Scan the lines below; pull out those with "Verbatim".

RECORDS SHOWN »
+ + + + +

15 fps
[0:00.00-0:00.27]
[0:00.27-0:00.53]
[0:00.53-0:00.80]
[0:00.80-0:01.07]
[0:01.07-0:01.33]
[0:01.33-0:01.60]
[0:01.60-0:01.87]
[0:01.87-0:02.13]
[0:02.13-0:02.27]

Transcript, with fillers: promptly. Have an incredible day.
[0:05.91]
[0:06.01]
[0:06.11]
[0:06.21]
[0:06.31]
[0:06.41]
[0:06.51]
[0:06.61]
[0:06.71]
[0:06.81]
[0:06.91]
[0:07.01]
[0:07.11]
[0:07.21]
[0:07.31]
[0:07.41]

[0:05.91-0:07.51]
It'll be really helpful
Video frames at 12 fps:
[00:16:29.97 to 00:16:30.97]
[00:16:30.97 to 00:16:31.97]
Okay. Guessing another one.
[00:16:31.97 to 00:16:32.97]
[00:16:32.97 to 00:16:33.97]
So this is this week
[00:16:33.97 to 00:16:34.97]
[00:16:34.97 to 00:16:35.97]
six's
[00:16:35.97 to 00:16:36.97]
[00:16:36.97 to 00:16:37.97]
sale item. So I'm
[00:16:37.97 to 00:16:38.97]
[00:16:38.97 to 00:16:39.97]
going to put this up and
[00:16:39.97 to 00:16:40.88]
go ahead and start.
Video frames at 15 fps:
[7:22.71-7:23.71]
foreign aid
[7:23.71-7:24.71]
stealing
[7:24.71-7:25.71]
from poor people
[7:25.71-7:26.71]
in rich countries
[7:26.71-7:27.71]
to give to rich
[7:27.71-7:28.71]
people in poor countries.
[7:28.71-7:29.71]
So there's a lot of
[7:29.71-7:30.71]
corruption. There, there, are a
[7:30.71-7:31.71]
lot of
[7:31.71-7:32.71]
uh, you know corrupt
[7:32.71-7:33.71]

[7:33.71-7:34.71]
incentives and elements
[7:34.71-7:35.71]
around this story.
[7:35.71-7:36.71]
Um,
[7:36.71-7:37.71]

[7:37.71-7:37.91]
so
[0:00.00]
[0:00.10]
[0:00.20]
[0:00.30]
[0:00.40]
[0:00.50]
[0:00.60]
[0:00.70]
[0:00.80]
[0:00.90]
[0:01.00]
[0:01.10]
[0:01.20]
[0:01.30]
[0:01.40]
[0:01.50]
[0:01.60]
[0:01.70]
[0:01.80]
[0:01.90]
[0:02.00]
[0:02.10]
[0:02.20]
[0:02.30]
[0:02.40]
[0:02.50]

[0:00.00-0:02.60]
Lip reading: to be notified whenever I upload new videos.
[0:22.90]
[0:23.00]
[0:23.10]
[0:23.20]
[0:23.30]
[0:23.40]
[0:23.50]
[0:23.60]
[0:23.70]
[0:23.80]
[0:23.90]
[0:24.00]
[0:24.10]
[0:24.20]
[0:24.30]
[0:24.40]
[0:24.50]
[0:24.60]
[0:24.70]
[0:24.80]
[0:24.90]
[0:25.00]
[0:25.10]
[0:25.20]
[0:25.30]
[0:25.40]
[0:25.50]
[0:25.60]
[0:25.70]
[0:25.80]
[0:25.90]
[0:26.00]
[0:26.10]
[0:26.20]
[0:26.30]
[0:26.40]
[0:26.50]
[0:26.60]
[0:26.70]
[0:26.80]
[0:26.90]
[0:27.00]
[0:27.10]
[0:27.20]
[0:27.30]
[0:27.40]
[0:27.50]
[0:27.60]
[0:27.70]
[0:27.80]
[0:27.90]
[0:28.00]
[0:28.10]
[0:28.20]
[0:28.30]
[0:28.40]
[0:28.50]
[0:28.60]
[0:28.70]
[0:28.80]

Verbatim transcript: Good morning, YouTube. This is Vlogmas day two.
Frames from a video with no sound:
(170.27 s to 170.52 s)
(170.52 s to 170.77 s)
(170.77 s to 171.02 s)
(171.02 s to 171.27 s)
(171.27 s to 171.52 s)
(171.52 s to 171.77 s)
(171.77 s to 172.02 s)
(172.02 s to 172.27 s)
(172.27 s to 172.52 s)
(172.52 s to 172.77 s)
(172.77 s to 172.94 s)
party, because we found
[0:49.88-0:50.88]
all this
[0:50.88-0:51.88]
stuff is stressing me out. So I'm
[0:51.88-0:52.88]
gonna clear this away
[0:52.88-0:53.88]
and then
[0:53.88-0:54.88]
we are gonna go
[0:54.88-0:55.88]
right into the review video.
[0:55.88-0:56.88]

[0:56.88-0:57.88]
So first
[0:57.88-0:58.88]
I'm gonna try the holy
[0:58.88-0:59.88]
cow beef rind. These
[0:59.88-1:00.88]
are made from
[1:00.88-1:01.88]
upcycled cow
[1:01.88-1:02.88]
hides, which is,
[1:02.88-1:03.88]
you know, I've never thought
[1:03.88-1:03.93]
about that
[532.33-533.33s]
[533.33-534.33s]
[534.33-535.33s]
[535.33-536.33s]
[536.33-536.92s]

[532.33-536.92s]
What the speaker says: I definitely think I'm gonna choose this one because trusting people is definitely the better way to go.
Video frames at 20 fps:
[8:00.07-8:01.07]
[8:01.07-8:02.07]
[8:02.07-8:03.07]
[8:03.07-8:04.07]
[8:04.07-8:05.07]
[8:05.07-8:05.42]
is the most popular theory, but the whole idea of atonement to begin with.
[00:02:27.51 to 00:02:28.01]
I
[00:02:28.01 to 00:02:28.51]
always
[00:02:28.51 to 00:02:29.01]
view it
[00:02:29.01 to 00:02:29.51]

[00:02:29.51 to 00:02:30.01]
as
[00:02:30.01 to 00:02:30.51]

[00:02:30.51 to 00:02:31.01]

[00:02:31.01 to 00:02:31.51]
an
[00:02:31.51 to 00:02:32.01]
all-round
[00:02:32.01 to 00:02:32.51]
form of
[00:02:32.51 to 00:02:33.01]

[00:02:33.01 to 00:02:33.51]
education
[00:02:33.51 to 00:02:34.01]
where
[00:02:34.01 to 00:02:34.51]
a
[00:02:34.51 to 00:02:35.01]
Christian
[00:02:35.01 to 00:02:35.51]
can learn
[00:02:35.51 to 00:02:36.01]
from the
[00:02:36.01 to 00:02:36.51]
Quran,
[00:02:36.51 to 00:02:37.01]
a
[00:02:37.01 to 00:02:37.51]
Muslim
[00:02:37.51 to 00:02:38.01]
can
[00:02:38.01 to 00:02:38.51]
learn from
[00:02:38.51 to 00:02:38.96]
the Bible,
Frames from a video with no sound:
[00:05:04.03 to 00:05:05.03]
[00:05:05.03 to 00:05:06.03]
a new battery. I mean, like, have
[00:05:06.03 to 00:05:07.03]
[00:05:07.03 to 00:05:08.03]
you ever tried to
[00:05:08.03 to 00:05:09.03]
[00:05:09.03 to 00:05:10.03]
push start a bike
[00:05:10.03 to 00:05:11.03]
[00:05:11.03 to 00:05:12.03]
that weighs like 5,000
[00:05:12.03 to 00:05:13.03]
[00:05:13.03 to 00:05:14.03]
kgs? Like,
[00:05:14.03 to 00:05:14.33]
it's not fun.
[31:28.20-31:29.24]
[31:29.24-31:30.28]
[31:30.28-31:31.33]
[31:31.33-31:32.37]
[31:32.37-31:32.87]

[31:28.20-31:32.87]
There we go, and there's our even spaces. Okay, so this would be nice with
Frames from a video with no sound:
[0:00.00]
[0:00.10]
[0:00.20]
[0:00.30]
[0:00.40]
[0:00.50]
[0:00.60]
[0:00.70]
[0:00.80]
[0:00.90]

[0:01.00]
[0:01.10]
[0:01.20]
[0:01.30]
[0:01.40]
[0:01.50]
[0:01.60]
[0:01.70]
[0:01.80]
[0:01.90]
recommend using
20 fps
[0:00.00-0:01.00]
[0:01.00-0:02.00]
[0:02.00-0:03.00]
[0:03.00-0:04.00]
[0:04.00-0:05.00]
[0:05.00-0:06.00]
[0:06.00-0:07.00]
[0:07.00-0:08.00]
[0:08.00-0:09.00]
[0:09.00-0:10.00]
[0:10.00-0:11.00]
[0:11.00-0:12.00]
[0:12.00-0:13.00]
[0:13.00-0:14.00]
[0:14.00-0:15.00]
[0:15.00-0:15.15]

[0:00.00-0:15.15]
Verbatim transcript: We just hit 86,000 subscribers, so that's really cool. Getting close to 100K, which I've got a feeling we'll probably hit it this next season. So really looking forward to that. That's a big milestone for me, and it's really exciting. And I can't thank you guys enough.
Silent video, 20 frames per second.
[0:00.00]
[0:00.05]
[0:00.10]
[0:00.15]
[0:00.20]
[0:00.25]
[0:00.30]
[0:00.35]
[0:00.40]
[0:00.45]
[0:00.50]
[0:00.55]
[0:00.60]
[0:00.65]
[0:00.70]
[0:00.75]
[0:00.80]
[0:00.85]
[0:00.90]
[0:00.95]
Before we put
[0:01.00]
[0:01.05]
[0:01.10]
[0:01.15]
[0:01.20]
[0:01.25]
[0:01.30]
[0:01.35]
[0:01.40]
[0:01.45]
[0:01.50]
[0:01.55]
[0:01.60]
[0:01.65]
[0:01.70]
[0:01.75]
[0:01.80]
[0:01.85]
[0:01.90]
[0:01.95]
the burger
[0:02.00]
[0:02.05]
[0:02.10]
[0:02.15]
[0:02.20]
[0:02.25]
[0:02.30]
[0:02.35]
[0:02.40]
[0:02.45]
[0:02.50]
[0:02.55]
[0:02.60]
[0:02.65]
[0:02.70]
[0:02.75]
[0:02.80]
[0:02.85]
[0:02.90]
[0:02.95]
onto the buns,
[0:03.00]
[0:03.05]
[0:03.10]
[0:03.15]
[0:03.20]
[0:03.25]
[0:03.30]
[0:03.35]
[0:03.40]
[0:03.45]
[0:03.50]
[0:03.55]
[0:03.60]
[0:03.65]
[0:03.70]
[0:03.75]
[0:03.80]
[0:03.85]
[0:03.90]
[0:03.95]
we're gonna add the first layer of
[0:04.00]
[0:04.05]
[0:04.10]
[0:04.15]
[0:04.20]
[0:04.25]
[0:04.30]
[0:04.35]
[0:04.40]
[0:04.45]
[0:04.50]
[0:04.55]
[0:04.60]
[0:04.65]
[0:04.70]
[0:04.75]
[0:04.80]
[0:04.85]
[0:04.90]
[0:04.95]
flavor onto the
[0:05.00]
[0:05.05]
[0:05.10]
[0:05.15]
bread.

+ + + + +

RESPONSE TO THE TASK »
Verbatim transcript: Good morning, YouTube. This is Vlogmas day two.
Verbatim transcript: We just hit 86,000 subscribers, so that's really cool. Getting close to 100K, which I've got a feeling we'll probably hit it this next season. So really looking forward to that. That's a big milestone for me, and it's really exciting. And I can't thank you guys enough.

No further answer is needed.